Stored items:
────────────────────────────────────────
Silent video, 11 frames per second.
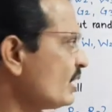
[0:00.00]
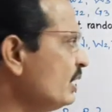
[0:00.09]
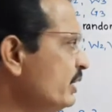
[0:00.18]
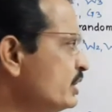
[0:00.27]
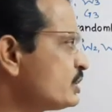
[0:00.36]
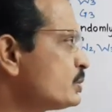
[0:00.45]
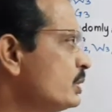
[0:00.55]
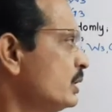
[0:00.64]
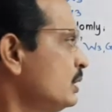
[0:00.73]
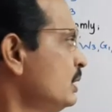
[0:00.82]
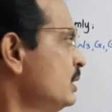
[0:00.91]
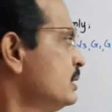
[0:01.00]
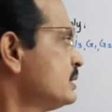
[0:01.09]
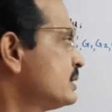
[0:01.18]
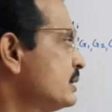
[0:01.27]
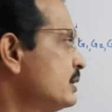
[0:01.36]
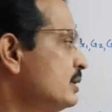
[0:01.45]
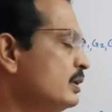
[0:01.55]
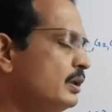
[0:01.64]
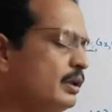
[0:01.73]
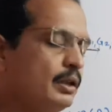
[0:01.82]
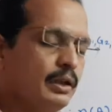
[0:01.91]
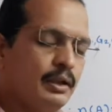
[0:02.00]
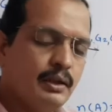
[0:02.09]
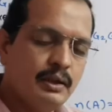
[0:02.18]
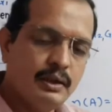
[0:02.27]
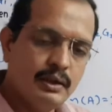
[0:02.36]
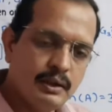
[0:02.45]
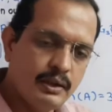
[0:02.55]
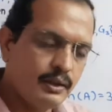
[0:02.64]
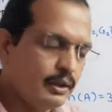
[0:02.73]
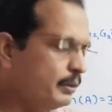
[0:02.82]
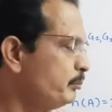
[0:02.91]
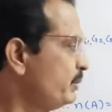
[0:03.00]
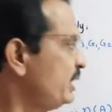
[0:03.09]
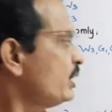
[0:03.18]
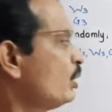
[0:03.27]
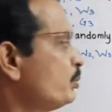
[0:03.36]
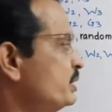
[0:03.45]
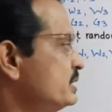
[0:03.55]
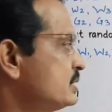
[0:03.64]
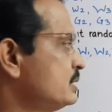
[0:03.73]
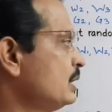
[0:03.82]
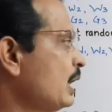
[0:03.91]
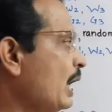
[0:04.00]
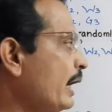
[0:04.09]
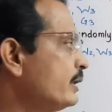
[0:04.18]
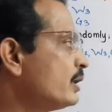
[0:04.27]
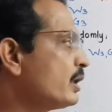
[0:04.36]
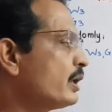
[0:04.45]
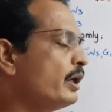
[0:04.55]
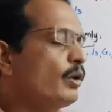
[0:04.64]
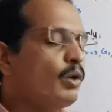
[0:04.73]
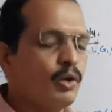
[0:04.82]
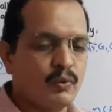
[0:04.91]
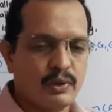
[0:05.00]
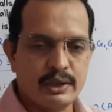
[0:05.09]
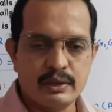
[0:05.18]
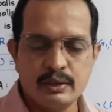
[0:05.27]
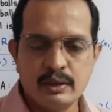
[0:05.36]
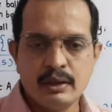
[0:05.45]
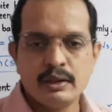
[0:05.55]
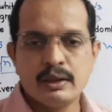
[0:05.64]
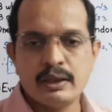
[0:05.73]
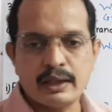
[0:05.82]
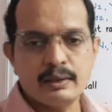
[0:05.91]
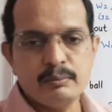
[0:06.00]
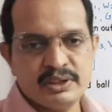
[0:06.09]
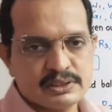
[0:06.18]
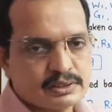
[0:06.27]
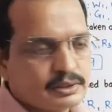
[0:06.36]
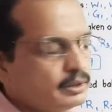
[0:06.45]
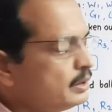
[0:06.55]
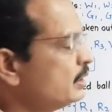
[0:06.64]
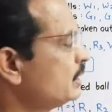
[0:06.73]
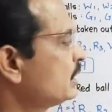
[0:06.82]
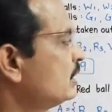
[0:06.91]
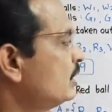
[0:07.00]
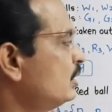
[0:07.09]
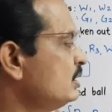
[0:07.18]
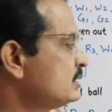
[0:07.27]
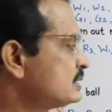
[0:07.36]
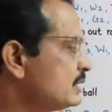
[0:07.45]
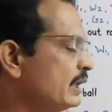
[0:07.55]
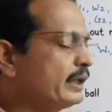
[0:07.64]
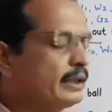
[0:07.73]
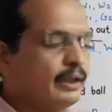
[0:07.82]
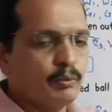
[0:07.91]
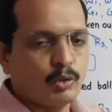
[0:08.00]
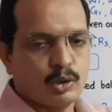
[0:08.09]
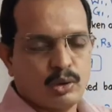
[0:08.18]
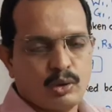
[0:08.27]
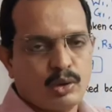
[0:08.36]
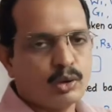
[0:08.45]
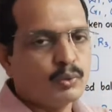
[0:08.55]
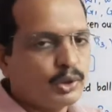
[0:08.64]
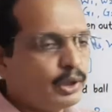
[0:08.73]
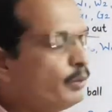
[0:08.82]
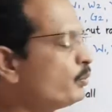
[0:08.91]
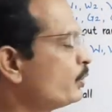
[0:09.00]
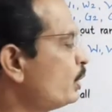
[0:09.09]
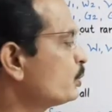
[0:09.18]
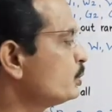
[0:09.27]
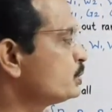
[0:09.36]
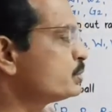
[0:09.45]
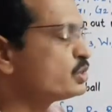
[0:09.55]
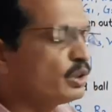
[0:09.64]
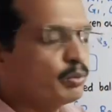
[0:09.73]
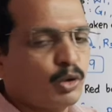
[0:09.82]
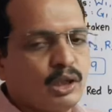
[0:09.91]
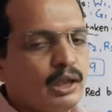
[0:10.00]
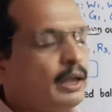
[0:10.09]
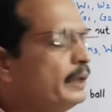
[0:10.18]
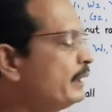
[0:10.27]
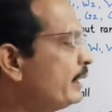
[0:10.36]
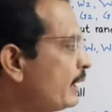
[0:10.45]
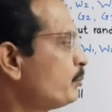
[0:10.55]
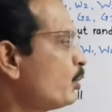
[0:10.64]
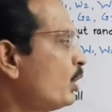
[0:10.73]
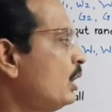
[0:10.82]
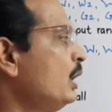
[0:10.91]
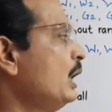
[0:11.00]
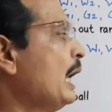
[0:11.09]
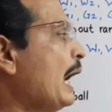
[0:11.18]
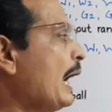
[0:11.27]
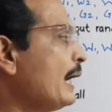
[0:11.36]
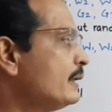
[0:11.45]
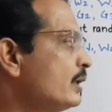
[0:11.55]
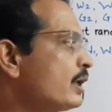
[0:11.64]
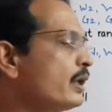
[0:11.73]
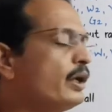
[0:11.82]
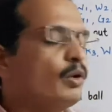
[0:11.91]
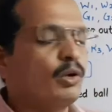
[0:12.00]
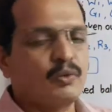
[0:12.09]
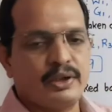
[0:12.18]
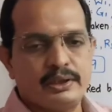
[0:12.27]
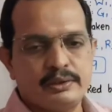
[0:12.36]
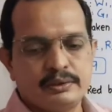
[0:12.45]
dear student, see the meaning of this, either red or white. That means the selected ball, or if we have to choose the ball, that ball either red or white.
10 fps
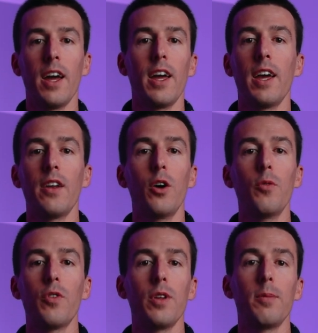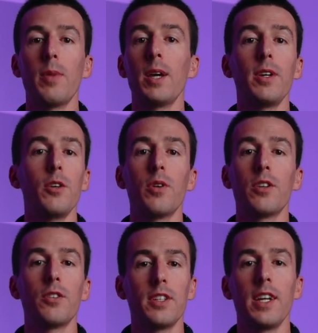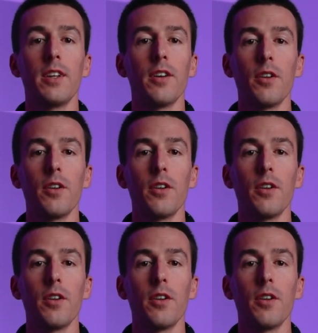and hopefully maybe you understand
────────────────────────────────────────
> _Exercise directions_
The records above are to be restated word for word, excluding all pictures.

> _Answer below_
Silent video, 11 frames per second.
[0:00.00]
[0:00.09]
[0:00.18]
[0:00.27]
[0:00.36]
[0:00.45]
[0:00.55]
[0:00.64]
[0:00.73]
[0:00.82]
[0:00.91]
[0:01.00]
[0:01.09]
[0:01.18]
[0:01.27]
[0:01.36]
[0:01.45]
[0:01.55]
[0:01.64]
[0:01.73]
[0:01.82]
[0:01.91]
[0:02.00]
[0:02.09]
[0:02.18]
[0:02.27]
[0:02.36]
[0:02.45]
[0:02.55]
[0:02.64]
[0:02.73]
[0:02.82]
[0:02.91]
[0:03.00]
[0:03.09]
[0:03.18]
[0:03.27]
[0:03.36]
[0:03.45]
[0:03.55]
[0:03.64]
[0:03.73]
[0:03.82]
[0:03.91]
[0:04.00]
[0:04.09]
[0:04.18]
[0:04.27]
[0:04.36]
[0:04.45]
[0:04.55]
[0:04.64]
[0:04.73]
[0:04.82]
[0:04.91]
[0:05.00]
[0:05.09]
[0:05.18]
[0:05.27]
[0:05.36]
[0:05.45]
[0:05.55]
[0:05.64]
[0:05.73]
[0:05.82]
[0:05.91]
[0:06.00]
[0:06.09]
[0:06.18]
[0:06.27]
[0:06.36]
[0:06.45]
[0:06.55]
[0:06.64]
[0:06.73]
[0:06.82]
[0:06.91]
[0:07.00]
[0:07.09]
[0:07.18]
[0:07.27]
[0:07.36]
[0:07.45]
[0:07.55]
[0:07.64]
[0:07.73]
[0:07.82]
[0:07.91]
[0:08.00]
[0:08.09]
[0:08.18]
[0:08.27]
[0:08.36]
[0:08.45]
[0:08.55]
[0:08.64]
[0:08.73]
[0:08.82]
[0:08.91]
[0:09.00]
[0:09.09]
[0:09.18]
[0:09.27]
[0:09.36]
[0:09.45]
[0:09.55]
[0:09.64]
[0:09.73]
[0:09.82]
[0:09.91]
[0:10.00]
[0:10.09]
[0:10.18]
[0:10.27]
[0:10.36]
[0:10.45]
[0:10.55]
[0:10.64]
[0:10.73]
[0:10.82]
[0:10.91]
[0:11.00]
[0:11.09]
[0:11.18]
[0:11.27]
[0:11.36]
[0:11.45]
[0:11.55]
[0:11.64]
[0:11.73]
[0:11.82]
[0:11.91]
[0:12.00]
[0:12.09]
[0:12.18]
[0:12.27]
[0:12.36]
[0:12.45]
dear student, see the meaning of this, either red or white. That means the selected ball, or if we have to choose the ball, that ball either red or white.
10 fps
and hopefully maybe you understand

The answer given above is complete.